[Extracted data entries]
━━━

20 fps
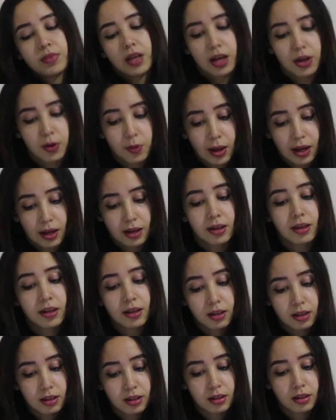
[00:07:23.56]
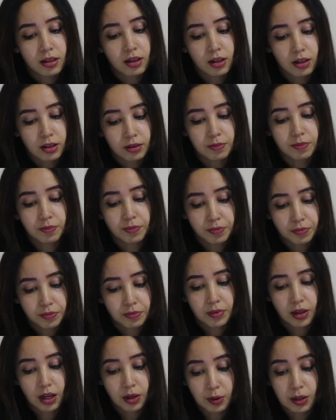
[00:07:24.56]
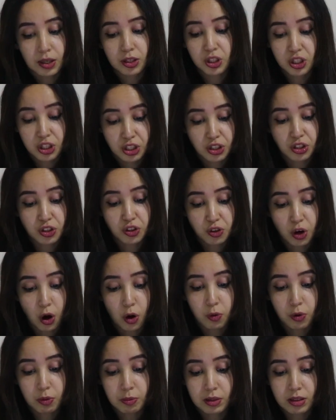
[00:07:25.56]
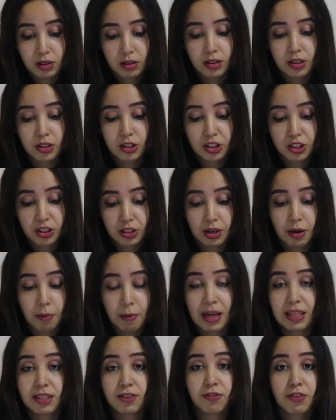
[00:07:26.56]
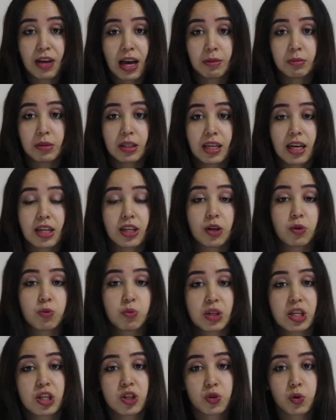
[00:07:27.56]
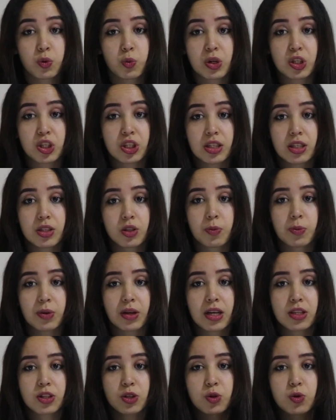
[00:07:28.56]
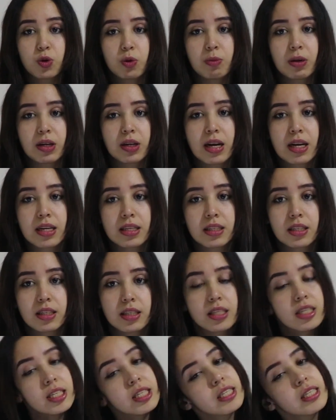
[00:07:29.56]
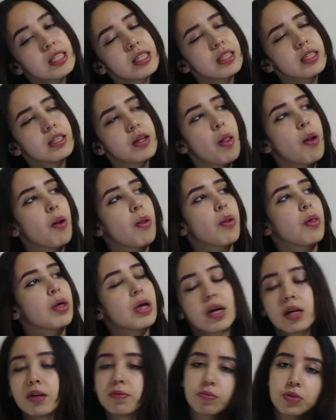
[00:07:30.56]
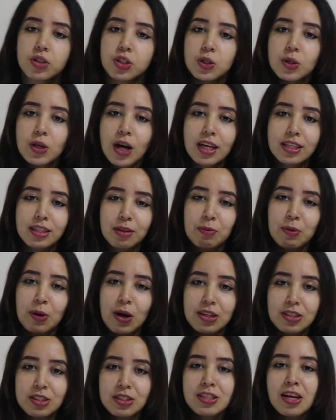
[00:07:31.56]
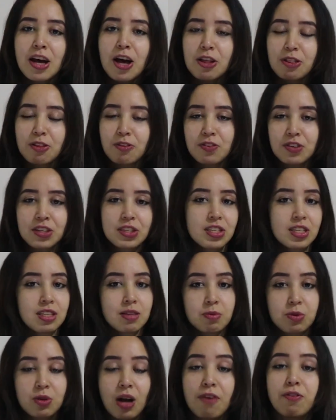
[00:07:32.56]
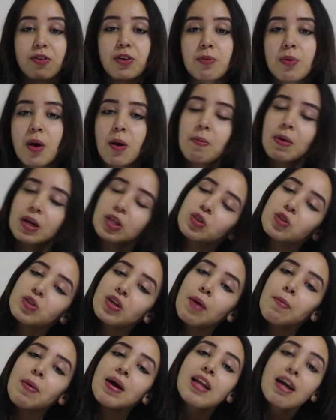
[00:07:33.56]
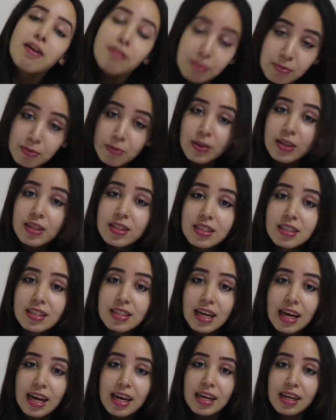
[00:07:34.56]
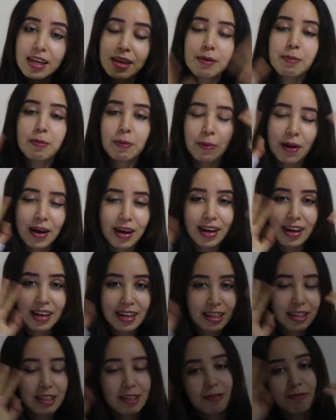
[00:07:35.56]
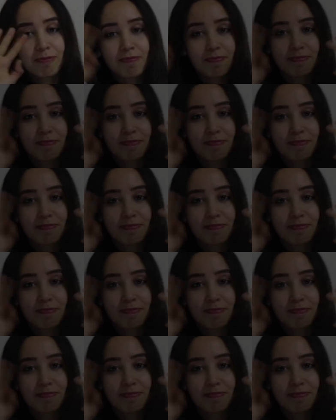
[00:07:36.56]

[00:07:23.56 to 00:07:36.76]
Anyway, anyway, she's a strong woman. This is an amazing family, and I really enjoyed watching this. Hope you guys enjoyed my reaction. Just see a little bit. See you guys in more others. Don't forget to subscribe, follow me on my Instagram, and have a blessed day. Bye bye.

━━━

- [WORK TO COMPLETE]: Beginning with the line containing "[00:07:31.56]" and ending with the last line of the data, output those lines exactly and nothing more. Omit every picture.

- [SOLVED PROBLEM]:
[00:07:31.56]
[00:07:32.56]
[00:07:33.56]
[00:07:34.56]
[00:07:35.56]
[00:07:36.56]

[00:07:23.56 to 00:07:36.76]
Anyway, anyway, she's a strong woman. This is an amazing family, and I really enjoyed watching this. Hope you guys enjoyed my reaction. Just see a little bit. See you guys in more others. Don't forget to subscribe, follow me on my Instagram, and have a blessed day. Bye bye.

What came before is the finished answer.